3-hydroxy-2,2-dimethylpropyl 3-hydroxy-2,2-dimethylpropionate

Administrative data

Endpoint:

acute toxicity: oral

Type of information:

experimental study

Adequacy of study:

key study

Reliability:

2 (reliable with restrictions)

Rationale for reliability incl. deficiencies:

other: The study is comparable to OECD Guideline 401 with acceptable restrictions (partly limited documentation, e.g. no details about the test substance; post exposure observation period 7 days)

Data source

Materials and methods

GLP compliance:

no

Test type:

standard acute method

Limit test:

no

Test material

Test animals

Species:

rat

Strain:

Sprague-Dawley

Sex:

male/female

Details on test animals or test system and environmental conditions:

Mean body weight at initiation: 180-208g (males), 144-170g (females)
No further details.

Administration / exposure

Route of administration:

oral: gavage

Vehicle:

other: aqueous suspension with 0.5% carboxymethylcellulose

Details on oral exposure:

concentration in test solution 35%; application volume 28.5 or 13.3 ml/kg bw, respectively; no data about fasting prior to application.

Doses:

4640 or 10000 mg/kg bw

No. of animals per sex per dose:

5 males and 5 females per dose

Control animals:

no

Details on study design:

- Duration of observation period following administration: 7 days
- Frequency of observations:daily
- weighing: day 0, 2, or 7
- Necropsy of survivors and rats found dead

Statistics:

no data

Results and discussion

Mortality:

Data on mortality are presented in the Table below. At the high dose levels rats died within 4 h as well as one female at the low dose level. Females more susceptible than males.

Clinical signs:

other: Clinical signs in both dose groups: immediately after gavage prone and side position, apathy, atony, gasping, cyanosis; 2nd day red encrusted noses; symptoms still present after 2 days. No symptoms detected 5 days after application.

Gross pathology:

Surviving rats: darkened liver and some cases of splenomegaly.
Rats found dead: dilatation of the heart; hyperemia

Other findings:

no data

Any other information on results incl. tables

Mortality in male and female rats after gavage; observation period 7 days

Dose in mg/kg bw	Males	Females
4640	0/5	1/5
10000	3/5	4/5

Applicant's summary and conclusion

Conclusions:

The oral LD50 is 8000 mg/kg bw in male and female rats combined.

Executive summary:

The study is comparable to OECD Guideline 401 with acceptable restrictions (partly limited documentation, e.g. no details about the test substance; post exposure observation period 7 days)

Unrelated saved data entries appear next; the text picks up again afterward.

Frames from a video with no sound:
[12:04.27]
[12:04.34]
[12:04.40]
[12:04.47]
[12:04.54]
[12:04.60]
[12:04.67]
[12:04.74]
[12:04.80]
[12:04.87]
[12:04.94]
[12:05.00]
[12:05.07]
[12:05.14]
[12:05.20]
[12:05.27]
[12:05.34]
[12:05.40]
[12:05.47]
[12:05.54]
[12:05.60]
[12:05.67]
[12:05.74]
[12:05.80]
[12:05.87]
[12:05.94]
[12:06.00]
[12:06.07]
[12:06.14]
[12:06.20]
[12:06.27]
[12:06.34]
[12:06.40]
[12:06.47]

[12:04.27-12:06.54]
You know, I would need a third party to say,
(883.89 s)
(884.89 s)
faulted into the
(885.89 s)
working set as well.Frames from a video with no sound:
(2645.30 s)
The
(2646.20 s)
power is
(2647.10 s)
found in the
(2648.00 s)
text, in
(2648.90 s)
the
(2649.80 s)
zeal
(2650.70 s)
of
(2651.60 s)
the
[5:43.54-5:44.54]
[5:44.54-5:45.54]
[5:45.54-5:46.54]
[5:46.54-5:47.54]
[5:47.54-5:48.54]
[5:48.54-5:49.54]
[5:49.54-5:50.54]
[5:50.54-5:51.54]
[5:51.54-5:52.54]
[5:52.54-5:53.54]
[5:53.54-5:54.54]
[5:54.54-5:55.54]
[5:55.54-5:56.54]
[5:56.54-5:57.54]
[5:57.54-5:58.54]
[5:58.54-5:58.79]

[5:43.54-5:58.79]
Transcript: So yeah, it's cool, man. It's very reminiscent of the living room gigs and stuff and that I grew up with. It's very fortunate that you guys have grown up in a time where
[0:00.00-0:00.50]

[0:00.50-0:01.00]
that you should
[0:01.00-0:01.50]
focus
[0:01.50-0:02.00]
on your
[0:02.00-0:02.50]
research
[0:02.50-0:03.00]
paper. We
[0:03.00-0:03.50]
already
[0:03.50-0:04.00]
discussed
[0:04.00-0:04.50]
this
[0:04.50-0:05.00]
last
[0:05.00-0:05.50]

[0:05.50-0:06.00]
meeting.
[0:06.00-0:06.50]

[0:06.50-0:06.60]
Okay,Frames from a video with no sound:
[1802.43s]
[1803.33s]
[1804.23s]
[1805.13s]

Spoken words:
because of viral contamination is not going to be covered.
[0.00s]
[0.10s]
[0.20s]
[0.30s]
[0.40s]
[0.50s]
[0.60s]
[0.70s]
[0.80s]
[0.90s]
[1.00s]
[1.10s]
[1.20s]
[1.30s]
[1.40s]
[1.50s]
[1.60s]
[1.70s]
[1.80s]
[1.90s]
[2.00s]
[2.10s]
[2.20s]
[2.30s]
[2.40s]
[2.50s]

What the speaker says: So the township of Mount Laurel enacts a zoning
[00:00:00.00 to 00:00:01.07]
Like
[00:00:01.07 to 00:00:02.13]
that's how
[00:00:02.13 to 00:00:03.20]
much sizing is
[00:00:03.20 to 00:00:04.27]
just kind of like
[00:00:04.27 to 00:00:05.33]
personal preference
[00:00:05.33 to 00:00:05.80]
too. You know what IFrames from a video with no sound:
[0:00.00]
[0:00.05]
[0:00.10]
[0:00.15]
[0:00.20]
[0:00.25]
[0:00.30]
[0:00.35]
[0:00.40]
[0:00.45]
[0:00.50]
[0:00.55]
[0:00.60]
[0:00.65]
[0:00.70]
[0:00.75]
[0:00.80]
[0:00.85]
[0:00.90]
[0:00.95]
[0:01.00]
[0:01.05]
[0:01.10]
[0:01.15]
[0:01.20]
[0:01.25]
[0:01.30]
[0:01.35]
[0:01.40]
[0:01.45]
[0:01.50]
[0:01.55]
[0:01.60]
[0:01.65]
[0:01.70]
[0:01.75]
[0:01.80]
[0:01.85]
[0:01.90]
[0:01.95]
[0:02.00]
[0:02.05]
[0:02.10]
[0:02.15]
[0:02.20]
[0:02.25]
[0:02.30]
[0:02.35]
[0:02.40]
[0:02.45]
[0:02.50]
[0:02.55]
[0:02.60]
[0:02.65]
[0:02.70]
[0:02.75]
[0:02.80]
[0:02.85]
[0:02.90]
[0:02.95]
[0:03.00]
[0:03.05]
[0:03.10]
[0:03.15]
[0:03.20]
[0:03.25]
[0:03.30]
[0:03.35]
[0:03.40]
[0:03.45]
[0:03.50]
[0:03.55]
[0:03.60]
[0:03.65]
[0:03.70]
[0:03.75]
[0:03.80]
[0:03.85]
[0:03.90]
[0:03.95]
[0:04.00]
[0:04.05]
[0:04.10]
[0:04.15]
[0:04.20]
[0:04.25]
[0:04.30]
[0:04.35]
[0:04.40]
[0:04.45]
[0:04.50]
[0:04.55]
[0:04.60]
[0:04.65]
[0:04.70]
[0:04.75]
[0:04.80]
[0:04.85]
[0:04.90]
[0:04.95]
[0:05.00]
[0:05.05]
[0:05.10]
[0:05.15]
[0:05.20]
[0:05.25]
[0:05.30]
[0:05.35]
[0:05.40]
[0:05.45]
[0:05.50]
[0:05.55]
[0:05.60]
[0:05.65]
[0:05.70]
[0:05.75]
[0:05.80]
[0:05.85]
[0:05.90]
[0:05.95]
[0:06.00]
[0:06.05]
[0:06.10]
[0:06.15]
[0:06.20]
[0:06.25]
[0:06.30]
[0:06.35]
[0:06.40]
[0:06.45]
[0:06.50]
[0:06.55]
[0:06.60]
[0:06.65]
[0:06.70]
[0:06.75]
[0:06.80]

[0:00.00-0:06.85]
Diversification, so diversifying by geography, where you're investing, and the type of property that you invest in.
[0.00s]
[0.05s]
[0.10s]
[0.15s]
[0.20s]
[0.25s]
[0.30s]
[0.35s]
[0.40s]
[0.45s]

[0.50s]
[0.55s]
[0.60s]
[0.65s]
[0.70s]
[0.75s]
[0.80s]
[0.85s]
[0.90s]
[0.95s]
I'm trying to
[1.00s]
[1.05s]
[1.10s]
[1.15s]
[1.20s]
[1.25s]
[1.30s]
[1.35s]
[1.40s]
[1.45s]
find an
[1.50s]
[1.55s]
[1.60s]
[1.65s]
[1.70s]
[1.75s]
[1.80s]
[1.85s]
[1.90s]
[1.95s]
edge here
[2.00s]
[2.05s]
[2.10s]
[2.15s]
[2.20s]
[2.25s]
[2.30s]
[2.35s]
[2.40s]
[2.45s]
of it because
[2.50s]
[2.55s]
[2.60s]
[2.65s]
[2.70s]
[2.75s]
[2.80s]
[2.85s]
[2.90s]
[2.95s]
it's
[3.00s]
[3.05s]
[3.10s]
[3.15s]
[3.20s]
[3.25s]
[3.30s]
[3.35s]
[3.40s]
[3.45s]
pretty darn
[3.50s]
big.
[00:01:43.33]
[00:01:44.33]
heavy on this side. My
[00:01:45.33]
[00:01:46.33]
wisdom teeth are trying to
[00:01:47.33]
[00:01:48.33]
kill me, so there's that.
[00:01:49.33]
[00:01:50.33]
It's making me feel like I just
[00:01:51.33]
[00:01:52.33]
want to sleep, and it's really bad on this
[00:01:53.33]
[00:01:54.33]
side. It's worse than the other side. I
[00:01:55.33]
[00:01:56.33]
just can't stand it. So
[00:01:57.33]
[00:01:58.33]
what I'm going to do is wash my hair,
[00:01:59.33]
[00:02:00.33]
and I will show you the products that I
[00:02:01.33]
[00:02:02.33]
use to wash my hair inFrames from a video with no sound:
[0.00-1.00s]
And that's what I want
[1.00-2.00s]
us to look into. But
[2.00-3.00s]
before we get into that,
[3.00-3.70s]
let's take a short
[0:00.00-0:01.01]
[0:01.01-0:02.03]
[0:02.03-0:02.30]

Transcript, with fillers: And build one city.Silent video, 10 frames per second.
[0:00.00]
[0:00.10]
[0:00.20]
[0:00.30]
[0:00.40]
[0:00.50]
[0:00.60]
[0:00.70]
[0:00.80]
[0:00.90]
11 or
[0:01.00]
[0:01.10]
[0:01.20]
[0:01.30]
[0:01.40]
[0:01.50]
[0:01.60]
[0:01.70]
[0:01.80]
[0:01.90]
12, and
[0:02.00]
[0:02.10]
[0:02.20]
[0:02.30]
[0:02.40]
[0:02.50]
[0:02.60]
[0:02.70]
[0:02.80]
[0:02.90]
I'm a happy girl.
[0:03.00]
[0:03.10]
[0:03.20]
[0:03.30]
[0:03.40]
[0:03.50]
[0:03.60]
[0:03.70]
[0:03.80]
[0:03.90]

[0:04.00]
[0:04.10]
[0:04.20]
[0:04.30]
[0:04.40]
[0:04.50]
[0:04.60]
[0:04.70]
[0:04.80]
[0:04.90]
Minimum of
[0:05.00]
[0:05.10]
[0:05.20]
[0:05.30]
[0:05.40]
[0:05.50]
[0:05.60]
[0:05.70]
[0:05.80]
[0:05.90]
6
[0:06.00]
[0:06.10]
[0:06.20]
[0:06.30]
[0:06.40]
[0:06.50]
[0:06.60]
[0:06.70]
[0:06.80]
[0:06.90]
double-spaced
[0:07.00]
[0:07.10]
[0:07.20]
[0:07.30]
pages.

Groups of 5 male and 5 female rats were gavaged with 35% aqueous suspension at dose levels of 4640 and 10000 mg/kg bw. The post exposure observation period was 7 days. Clinical signs occurred immediately after gavage: prone and side position, apathy, atony, gasping, cyanosis, and 2nd day red encrusted noses; symptoms were still present after 2 days. No symptoms were detected 5 days after application.. Generally, females were more susceptible than males. The body weight gain was not reduced. Necropsy revealed dilatated heart and some cases of splenomegaly.

Conclusion: The oral LD50 is 8000 mg/kg bw in male and female rats combined.